November 17, 2011 (Boston, Massachusetts) — Children with asthma who live in single-parent homes are 50% more likely to be readmitted to the hospital within 12 months for worsening asthma symptoms, compared with children who live in 2-parent homes, according to a study presented in a poster session here at the American College of Allergy, Asthma & Immunology (ACAAI) 2011 Annual Scientific Meeting.
Lead author Terri Moncrief, MD, from Cincinnati Children's Hospital Medical Center, Ohio, told Medscape Medical News that she noticed that the same families were returning to the hospital again and again. "We began to think that all of our best efforts to create a good medication regimen and the other interventions that we came up with were not working," Dr. Moncrief said. "I would notice the feel in the room, the overwhelmed parent — most times a mom with multiple children plus this child with a chronic illness — and I began to wonder what it is in these homes that is a barrier to good asthma care and control."
The study involved 601 children 1 to 16 years of age.
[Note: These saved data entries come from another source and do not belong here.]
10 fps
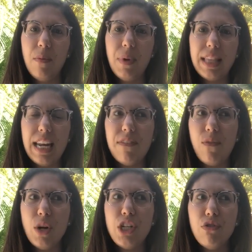But then if
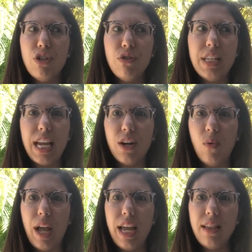what you do is taken
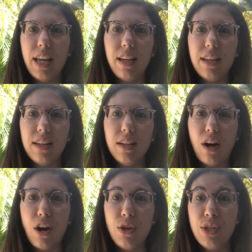away,
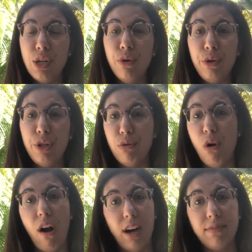are you still who you
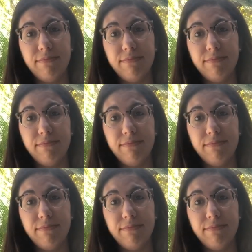are?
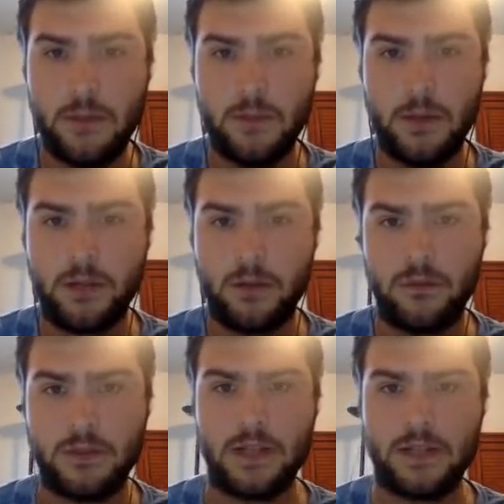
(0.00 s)
He might go
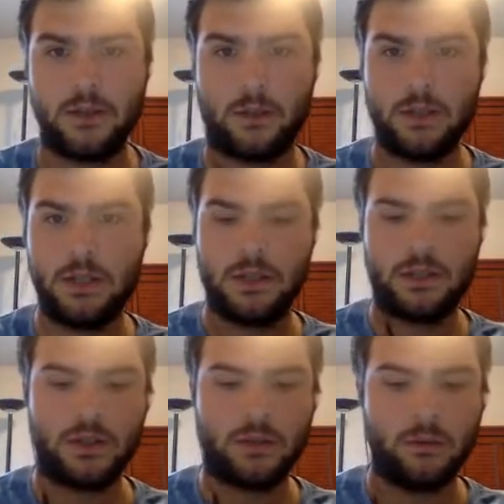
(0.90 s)
for a second Swords
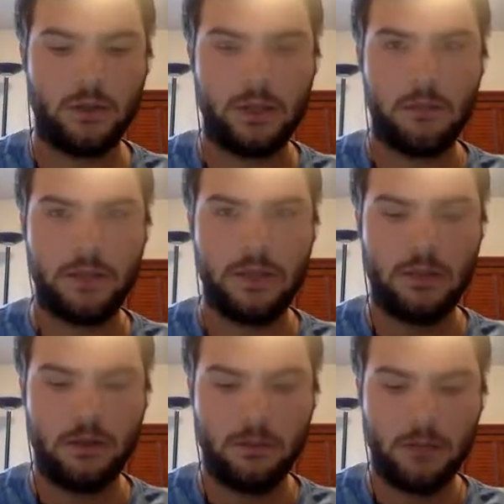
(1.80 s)
Dance just to really keep the heat
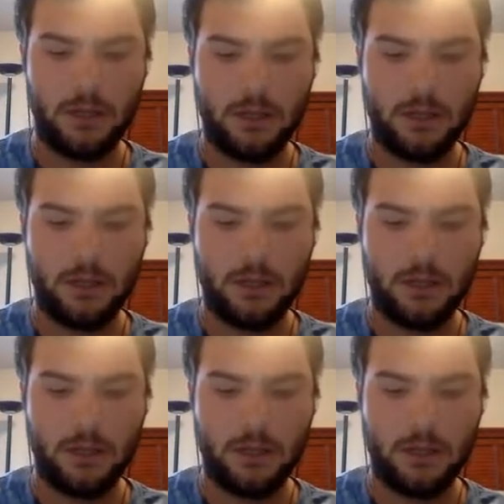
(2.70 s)
on me.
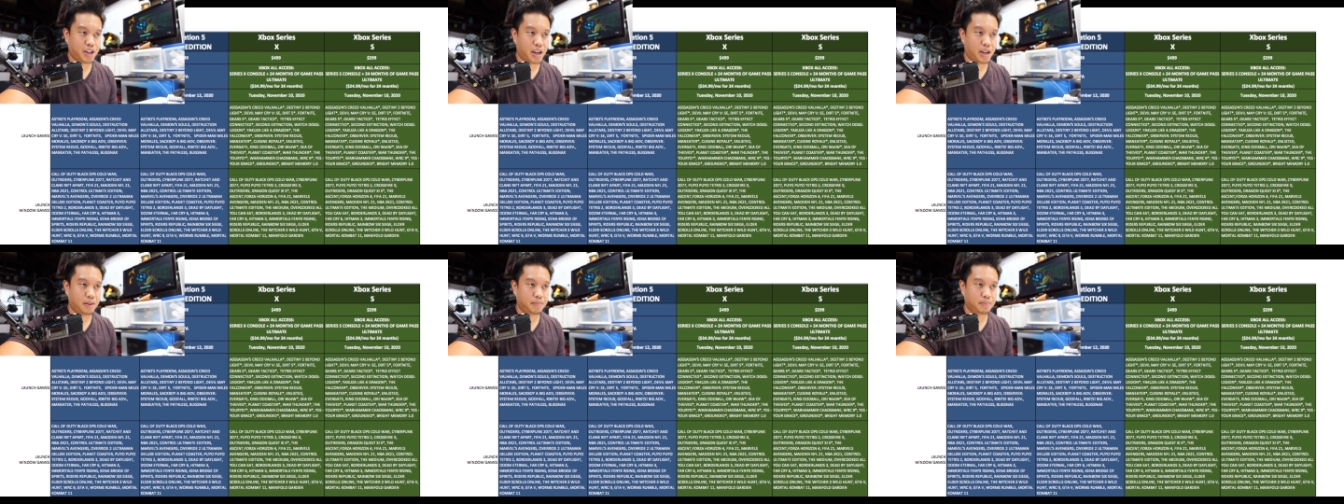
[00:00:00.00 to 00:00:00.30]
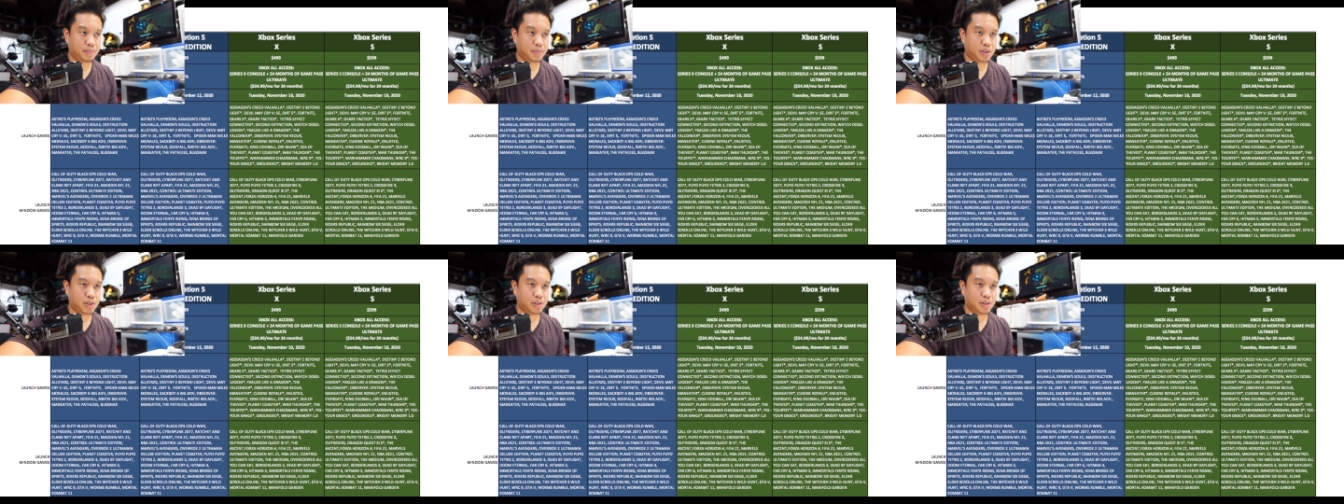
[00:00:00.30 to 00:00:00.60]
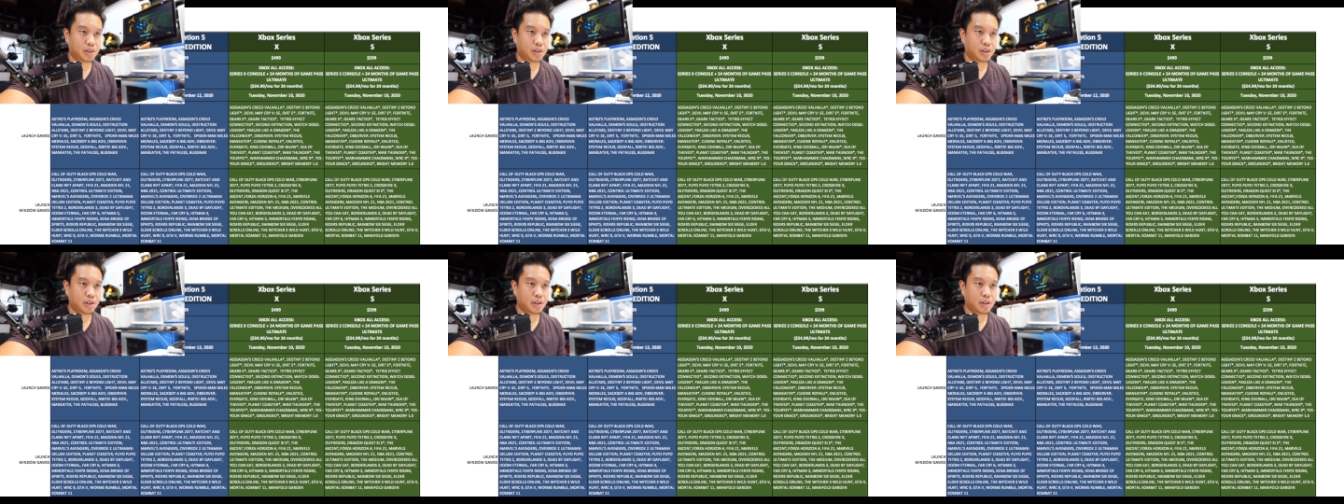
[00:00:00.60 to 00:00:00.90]

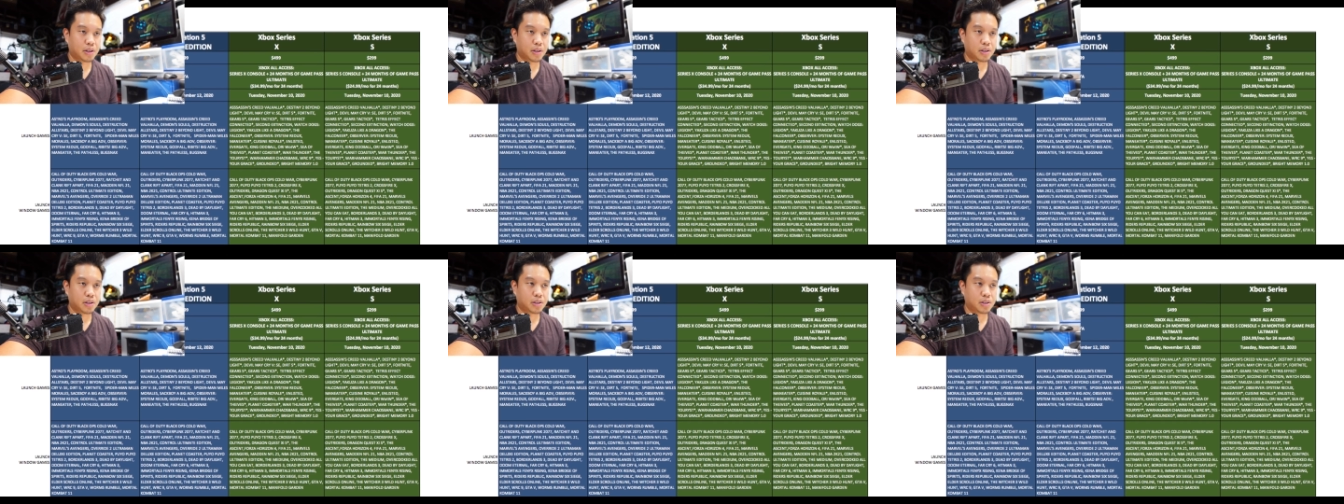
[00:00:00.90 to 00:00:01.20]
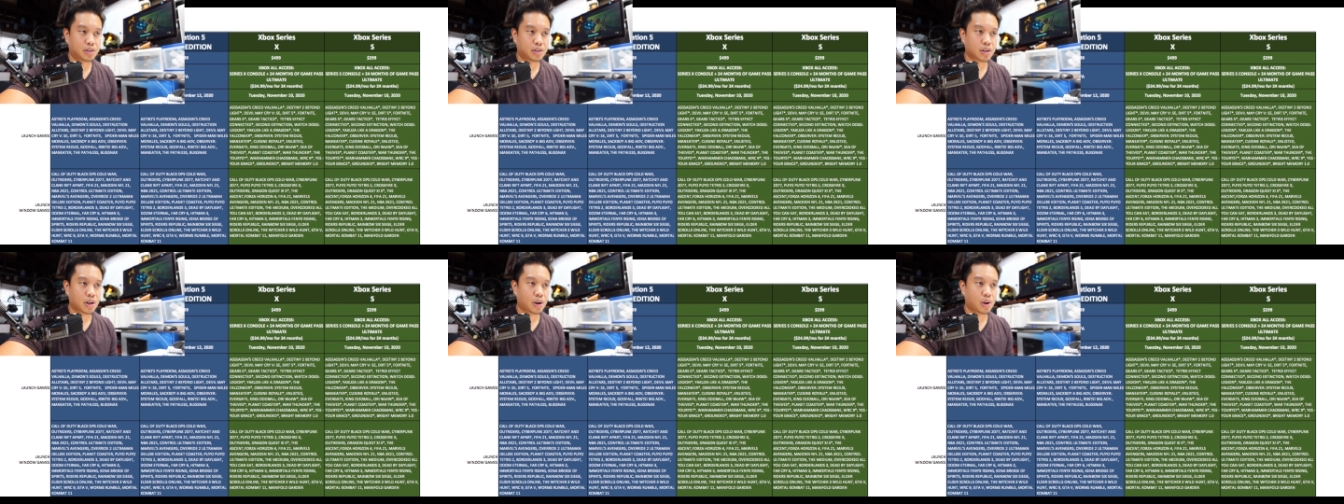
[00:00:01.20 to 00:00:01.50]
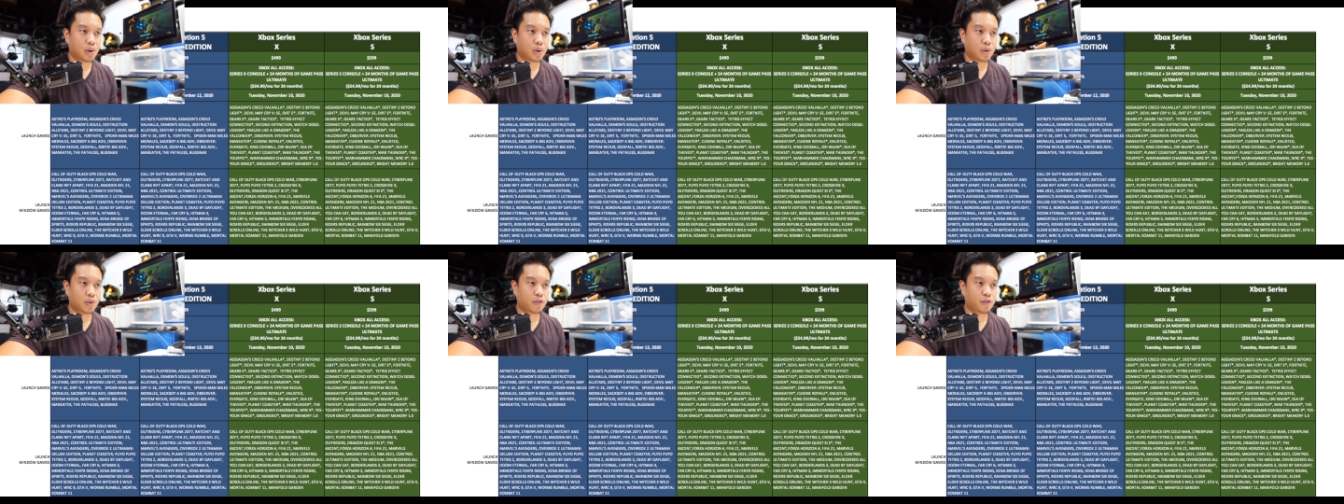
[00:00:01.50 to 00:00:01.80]
games.
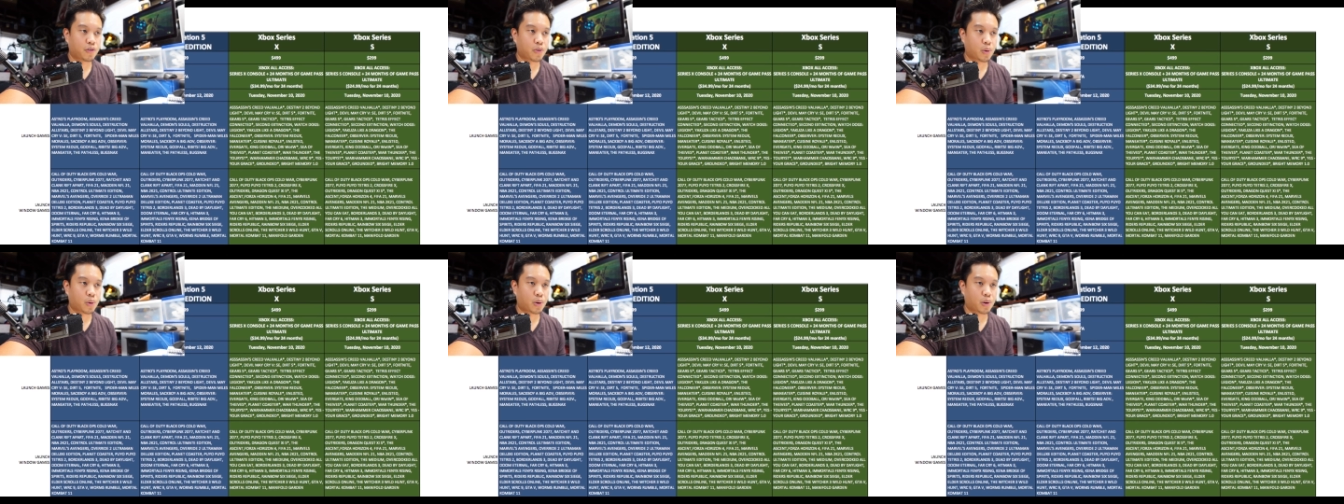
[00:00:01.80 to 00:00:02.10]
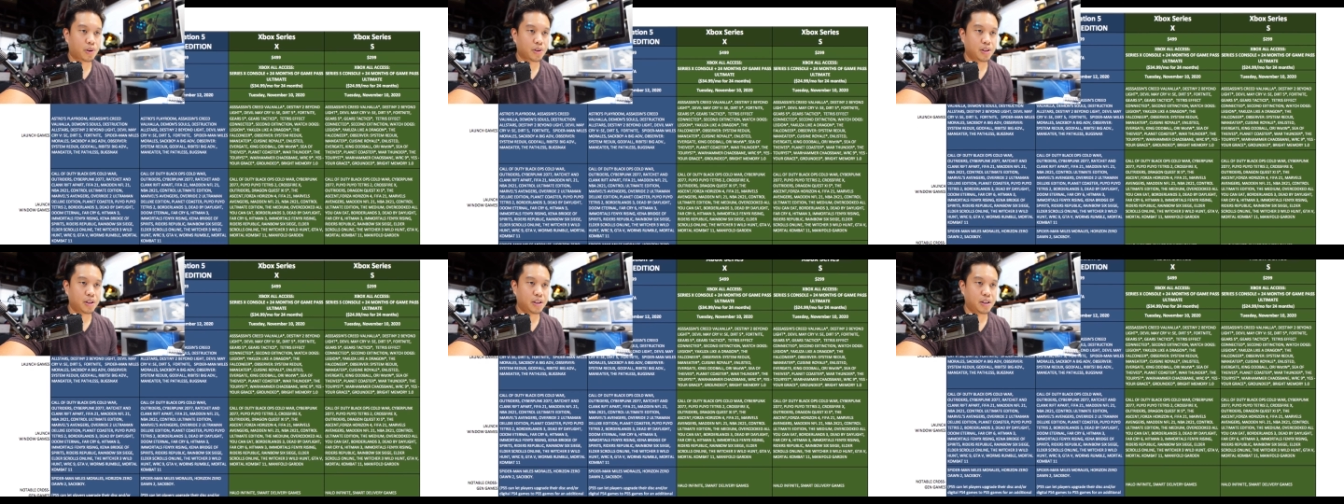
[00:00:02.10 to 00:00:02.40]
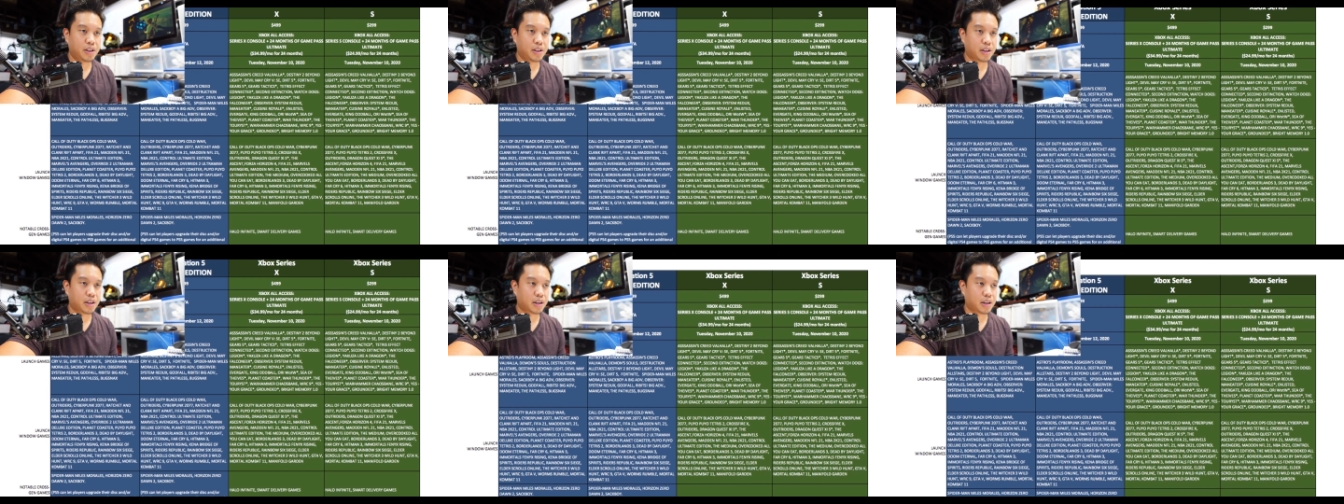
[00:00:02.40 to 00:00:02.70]
So for
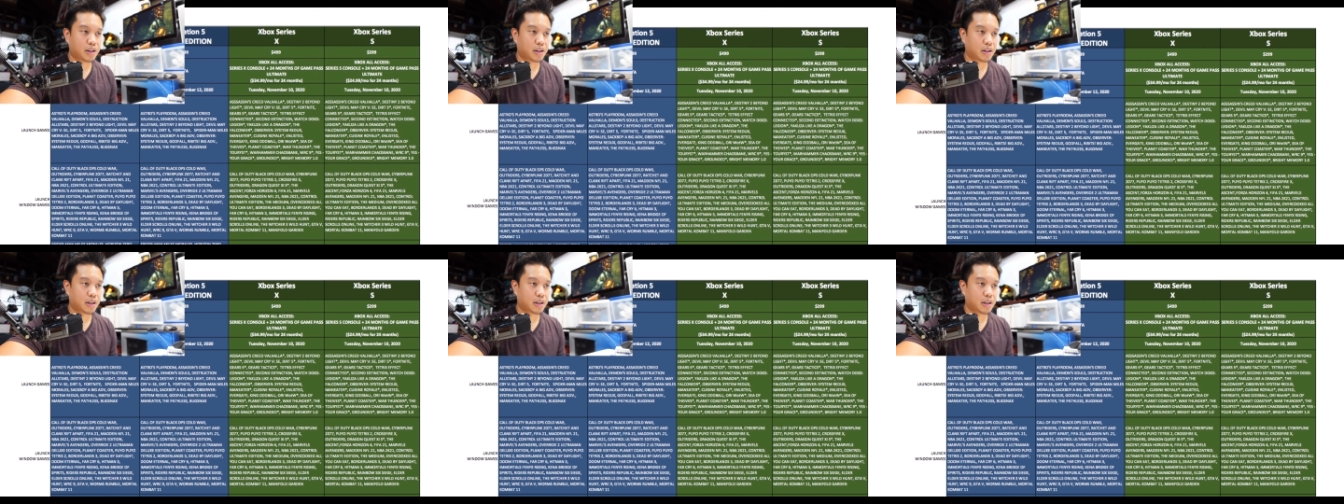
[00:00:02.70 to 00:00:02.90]
the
In addition to assessing the marital status of the primary caregiver, the researchers looked at factors that might be implicated in poorer asthma control.
These included financial strain (annual household income below $60,000), psychological stress (a high score on the validated K6 mental health screen), the time that the caregiver had to give each child (indicated by a higher ratio of children to adults in the home), and mobility (how often the child was cared for outside of the home).
Slightly more than half (53%) of the children were black, and 61% were publicly insured or had no health insurance.
The researchers found that 39% of the children were either readmitted or returned to the emergency department for asthma within 12 months of their index admission.
Fifty-two percent of primary caregivers in this study were single parents. Their children were more likely to return to the hospital than the children of married parents (odds ratio, 1.5; 95% confidence interval, 1.0 to 2.1).
The study also found that children in homes with an annual income below $60,000 were more likely to be readmitted than children in homes with a higher income (44% vs 26%; P = .009), and that an increased ratio of children to adults in the home was associated with increased rates of readmission and revisits to the emergency department (P = .05).
After controlling for all factors, financial strain emerged as the most important in predicting hospital readmission. Psychological stress and mobility did not determine hospital readmission or revisits, Dr. Moncrief said.
"I think we are touching on something that is really important here. If we, as physicians, start asking about household routine and complexity on a day-to-day basis to see how this affects asthma care, we can come up with some family-centered treatment regimens," Dr. Moncrief said. "We need to take into account the family stressors because, clearly, they affect a child's care."
Commenting on this study, Gailen D. Marshall, Jr, MD, PhD, from the University of Texas–Houston Medical School, told Medscape Medical News that "there is a strong relationship between level of stress and adherence. Those things are related in the literature. The more you worry, the more you are anxious about things, the less likely you are to do the routine things that you need to do."
Dr. Marshall added: "In my academic practice, I have a high percentage of single-parent families. The stereotypical view of lower socioeconomic individuals is that compliance is an issue of choice — they don't care; they don't want to. But when you have a parent, and in my experience it's usually a mother, who is working 2 jobs and is very occupied with just trying to survive, to be able to do the monitoring of any child with due diligence is very difficult, so the conclusion of this study is not at all surprising."
John Oppenheimer, MD, from Cedar Knolls, New Jersey, and scientific chair of the ACAAI meeting, added that this study "emphasizes that we need to think about what is happening to our patients outside of the medical illness. It reinforces that we have to think about the patient's social situation."
Dr. Moncrief and Dr. Marshall have disclosed no relevant financial relationships. Dr. Oppenheimer reports financial relationships with AstraZeneca, GlaxoSmithKline, Merck, and Novartis.
American College of Allergy, Asthma & Immunology (ACAAI) 2011 Annual Scientific Meeting: Abstract P49. Presented November 6, 2011.